BEGIN

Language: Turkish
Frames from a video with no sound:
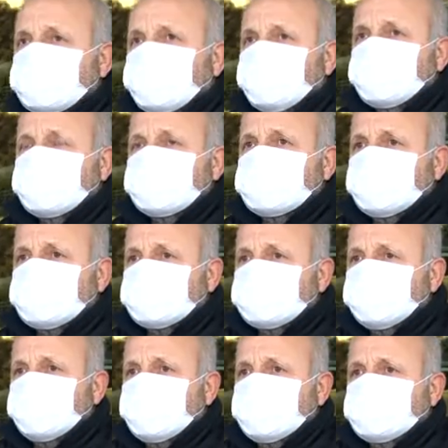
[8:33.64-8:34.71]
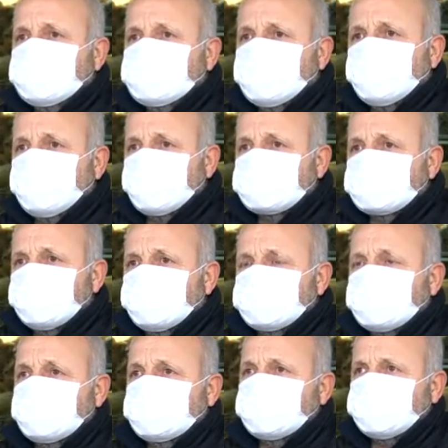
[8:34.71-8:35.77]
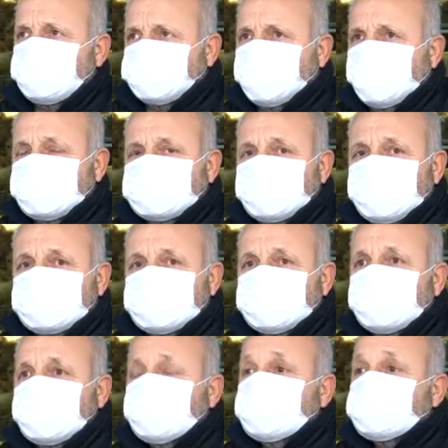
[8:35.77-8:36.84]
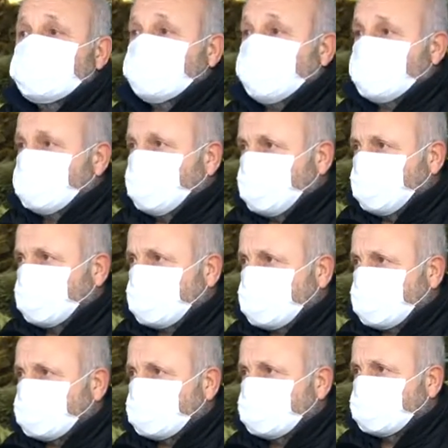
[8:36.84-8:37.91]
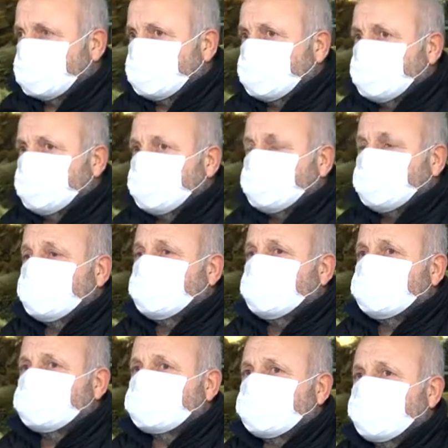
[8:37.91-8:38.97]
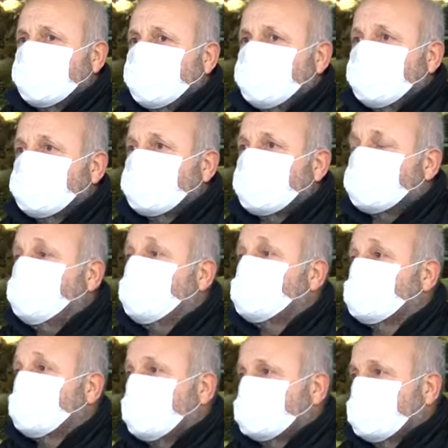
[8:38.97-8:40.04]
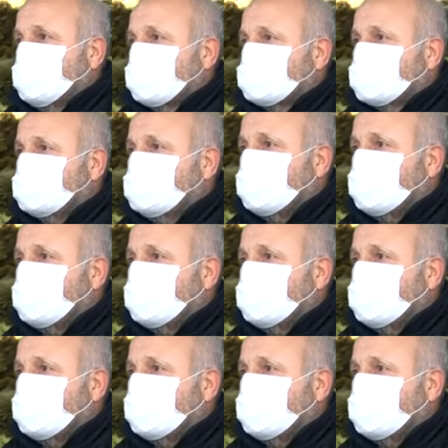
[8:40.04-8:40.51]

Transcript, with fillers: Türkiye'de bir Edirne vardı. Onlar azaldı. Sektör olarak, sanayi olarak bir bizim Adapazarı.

END
BEGIN

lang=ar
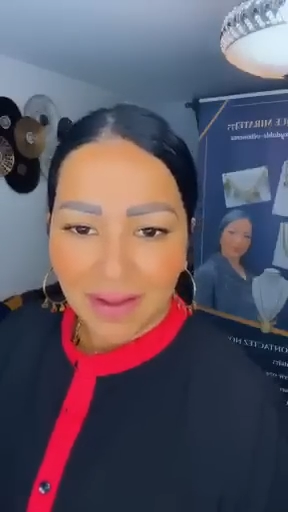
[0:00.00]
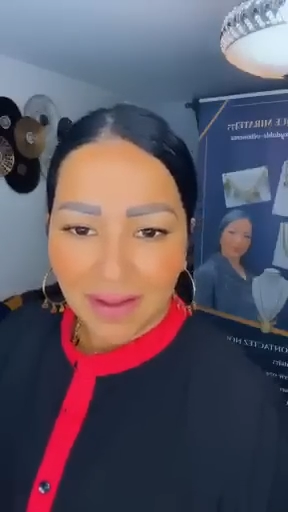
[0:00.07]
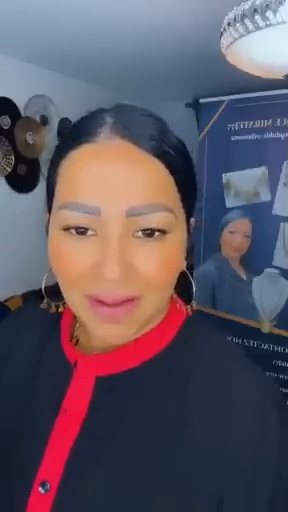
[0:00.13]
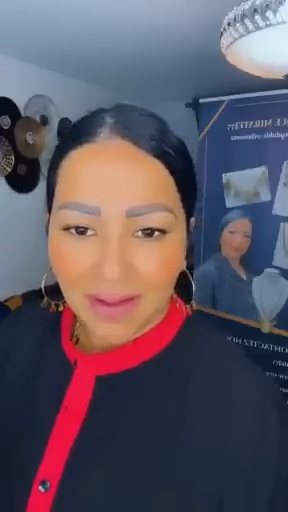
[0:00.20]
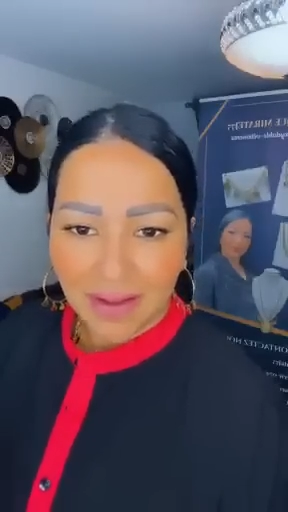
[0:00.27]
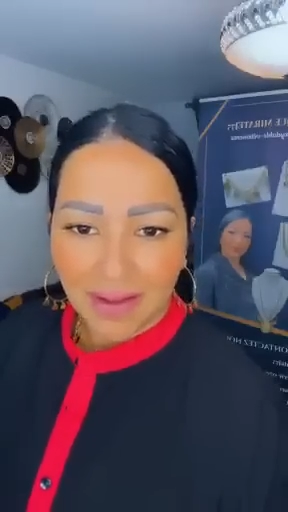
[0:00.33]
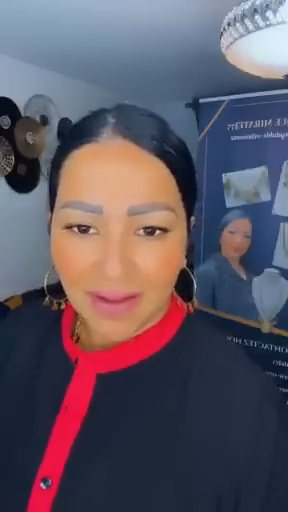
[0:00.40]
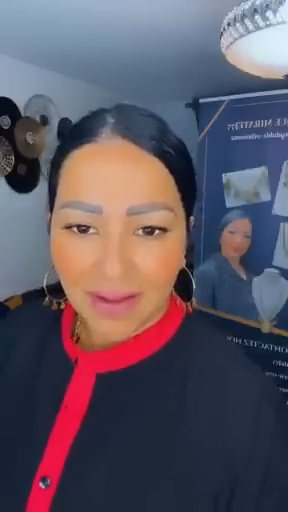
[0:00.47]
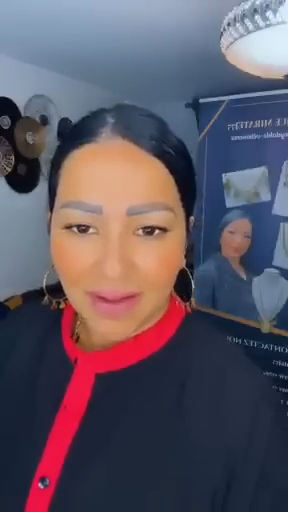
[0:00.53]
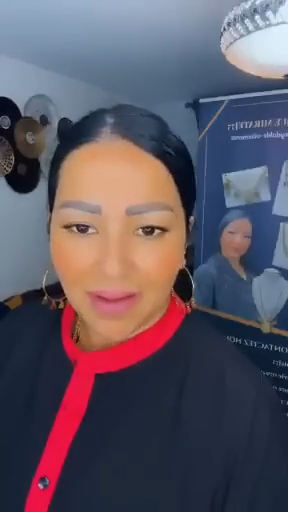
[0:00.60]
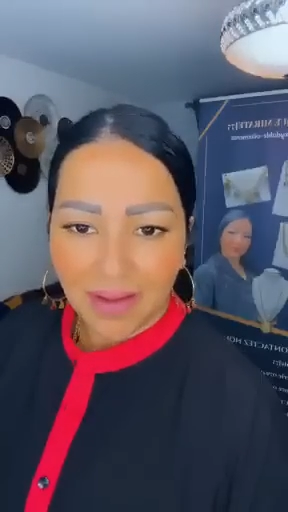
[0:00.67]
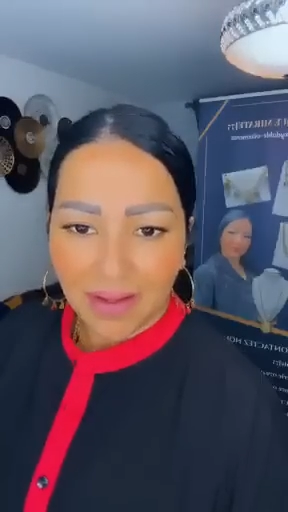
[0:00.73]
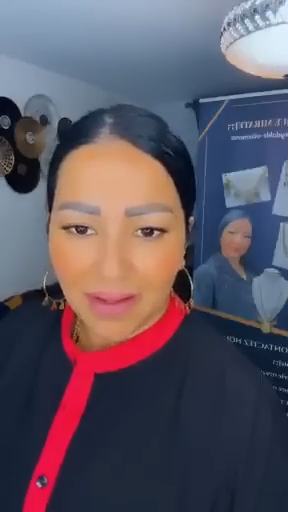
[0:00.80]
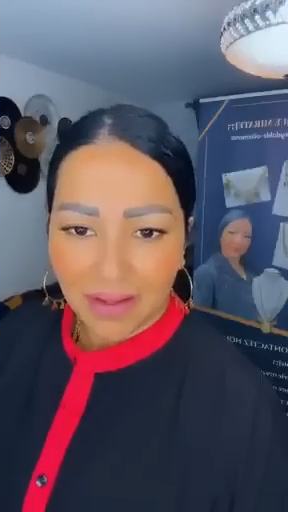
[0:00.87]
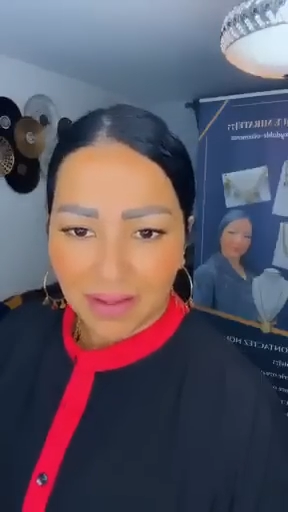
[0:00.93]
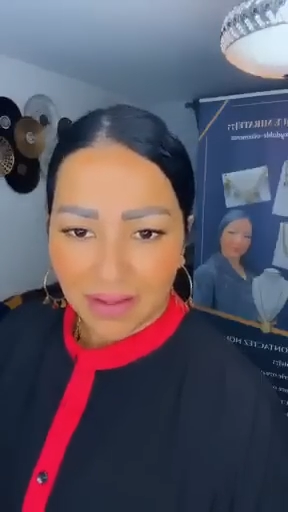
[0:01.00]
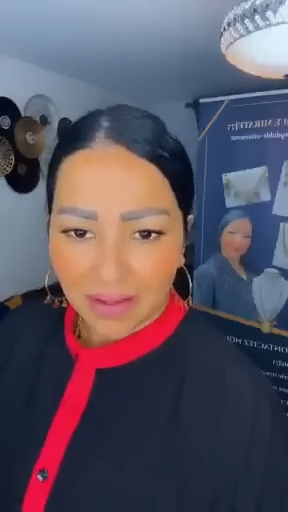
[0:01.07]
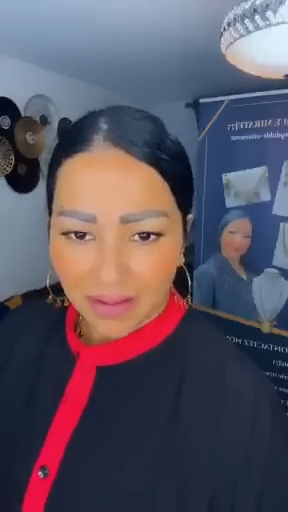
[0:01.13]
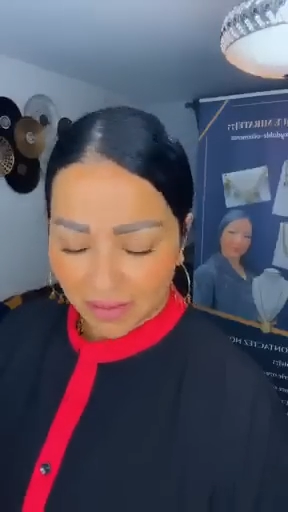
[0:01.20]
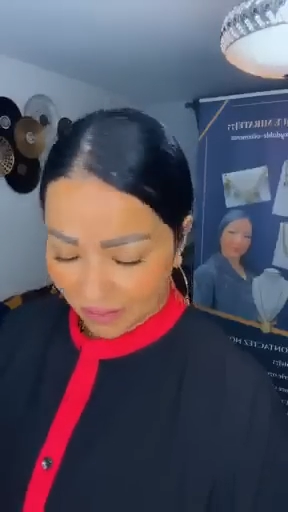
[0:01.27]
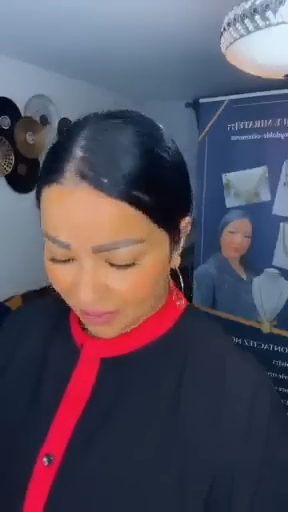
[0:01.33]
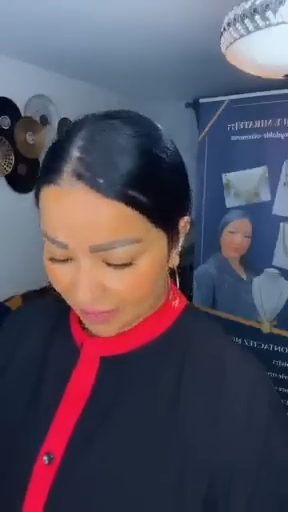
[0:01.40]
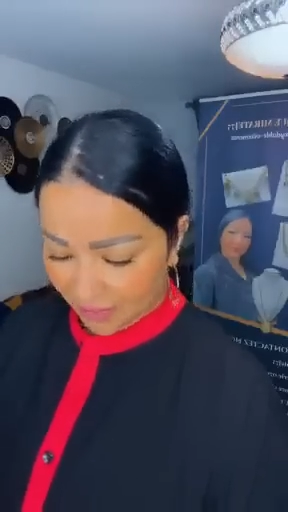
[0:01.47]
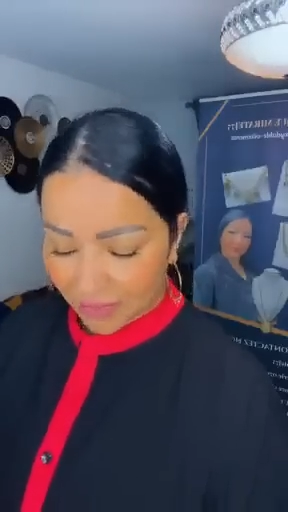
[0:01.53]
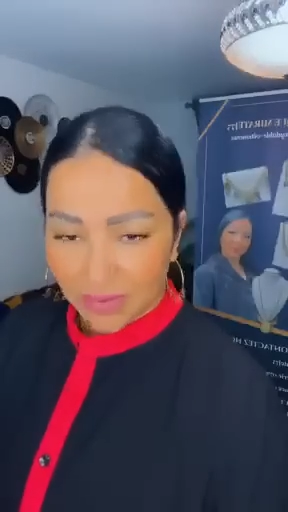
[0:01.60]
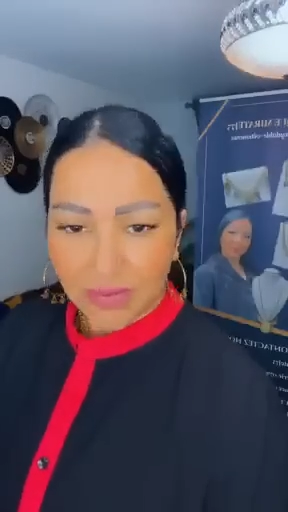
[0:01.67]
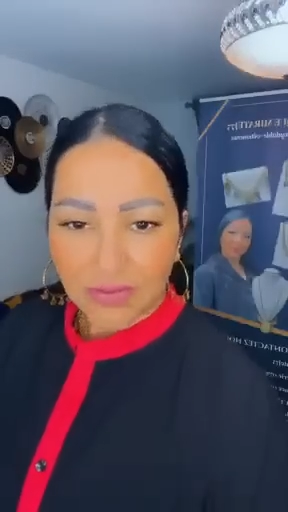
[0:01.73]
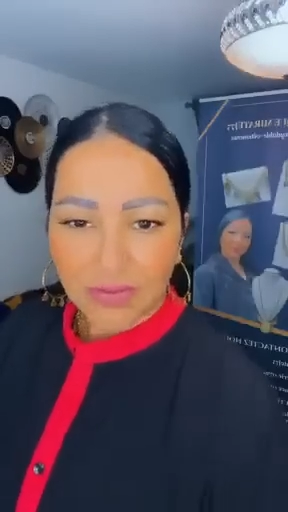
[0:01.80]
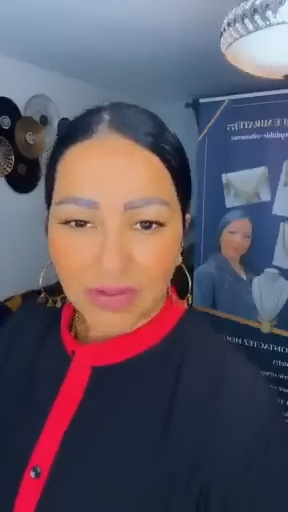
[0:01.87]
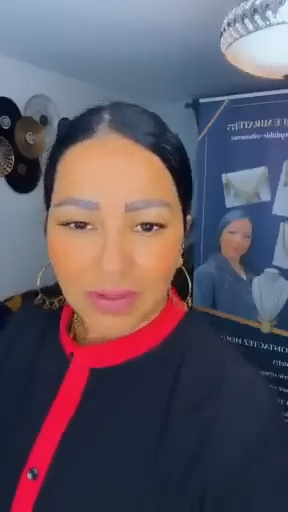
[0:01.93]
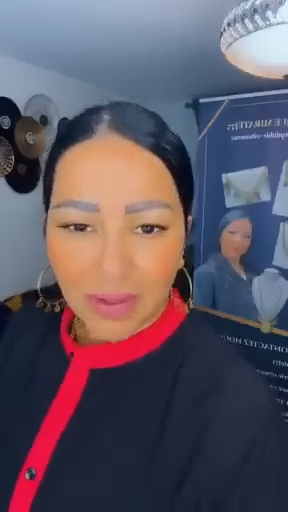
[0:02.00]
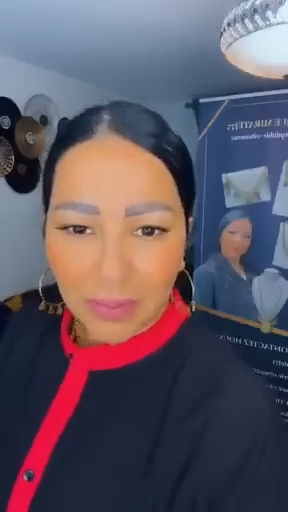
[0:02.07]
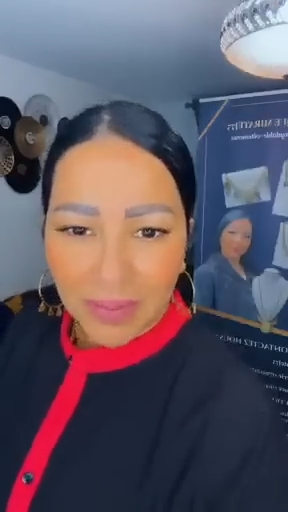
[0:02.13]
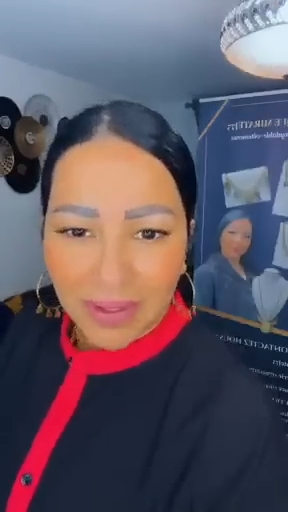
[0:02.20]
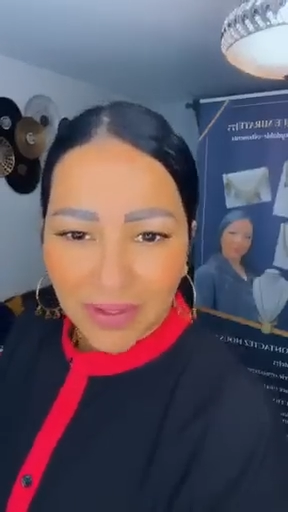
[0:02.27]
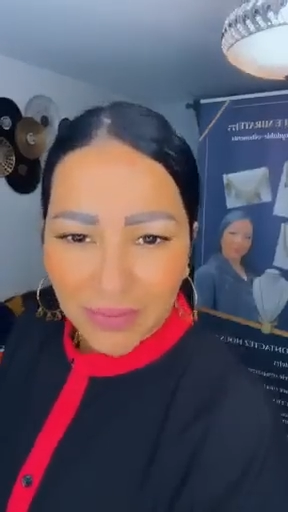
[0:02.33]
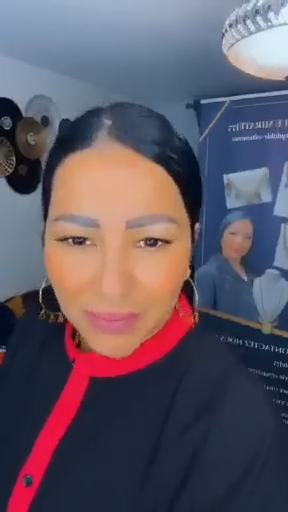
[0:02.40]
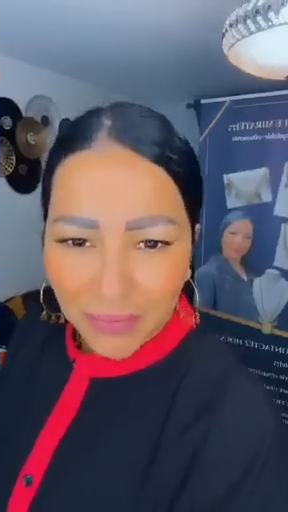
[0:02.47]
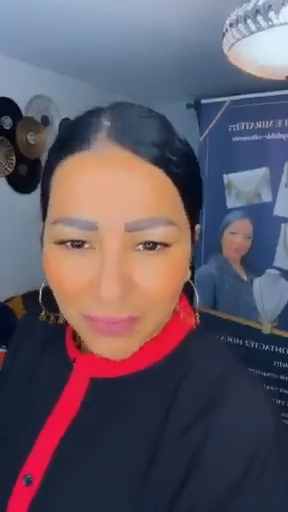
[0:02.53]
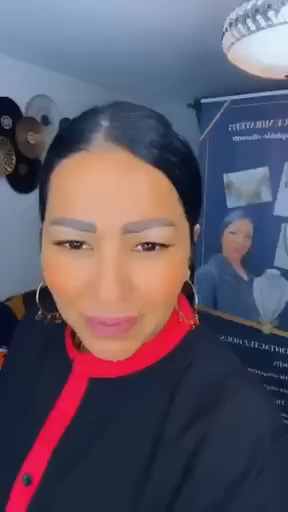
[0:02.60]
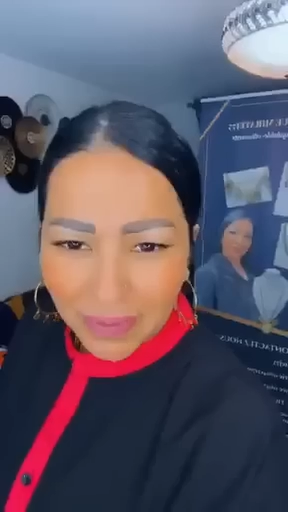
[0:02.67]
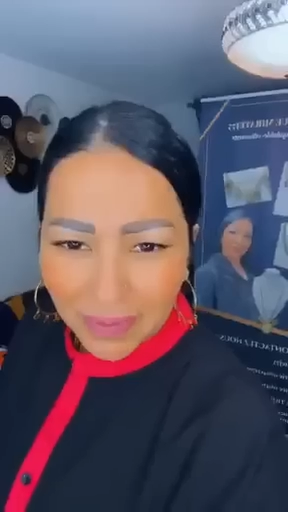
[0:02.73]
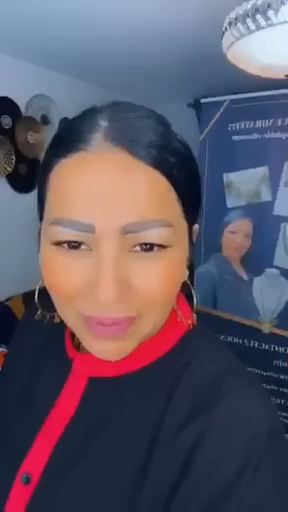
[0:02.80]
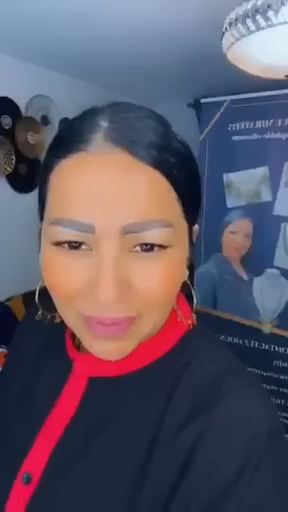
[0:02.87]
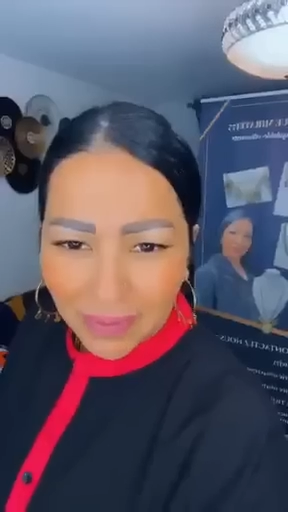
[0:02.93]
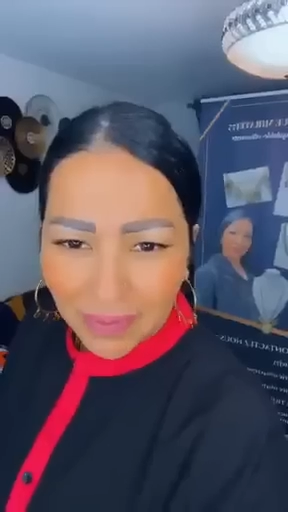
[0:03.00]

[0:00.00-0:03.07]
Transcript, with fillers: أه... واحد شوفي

END
BEGIN

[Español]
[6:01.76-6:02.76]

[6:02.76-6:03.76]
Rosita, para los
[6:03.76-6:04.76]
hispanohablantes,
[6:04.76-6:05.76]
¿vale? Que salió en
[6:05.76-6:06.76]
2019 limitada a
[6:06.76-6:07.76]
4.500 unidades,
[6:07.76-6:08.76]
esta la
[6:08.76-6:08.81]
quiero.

END

What is expected: Take only the lines above from the one that has "Language: Turkish" through the one that has "Transcript, with fillers: Türkiye'de" and reproduce them exactly, omitting any pictures.

Expected output:
Language: Turkish
Frames from a video with no sound:
[8:33.64-8:34.71]
[8:34.71-8:35.77]
[8:35.77-8:36.84]
[8:36.84-8:37.91]
[8:37.91-8:38.97]
[8:38.97-8:40.04]
[8:40.04-8:40.51]

Transcript, with fillers: Türkiye'de bir Edirne vardı. Onlar azaldı. Sektör olarak, sanayi olarak bir bizim Adapazarı.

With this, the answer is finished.